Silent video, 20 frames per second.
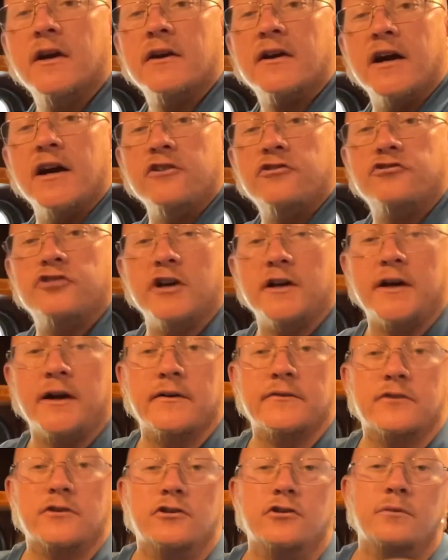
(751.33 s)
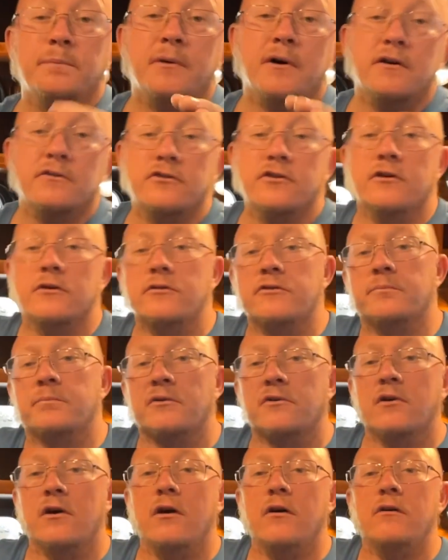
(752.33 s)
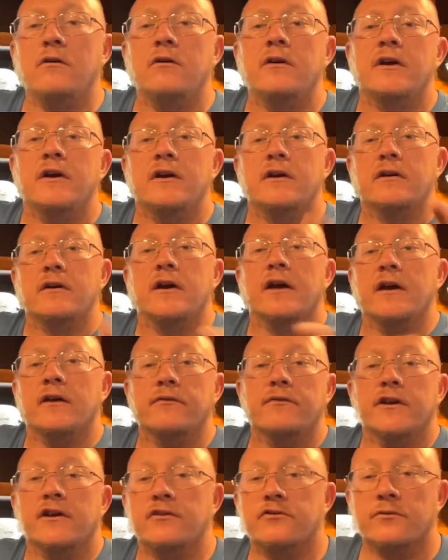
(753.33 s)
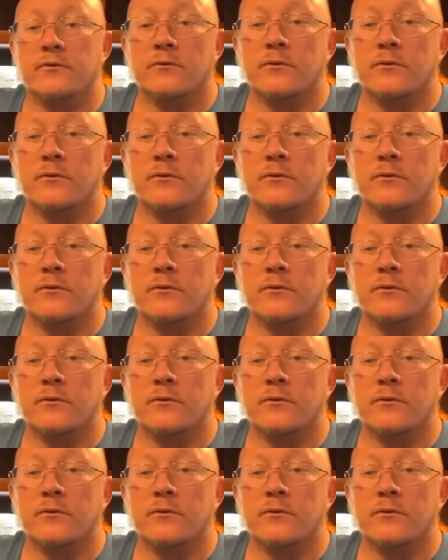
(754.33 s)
Guys, check out the coupon codes below, and thanks for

:: WHAT YOU HAVE TO DO ::
The material above is to be transcribed exactly, with all pictures omitted.

:: RESPONSE BOX ::
Silent video, 20 frames per second.
(751.33 s)
(752.33 s)
(753.33 s)
(754.33 s)
Guys, check out the coupon codes below, and thanks for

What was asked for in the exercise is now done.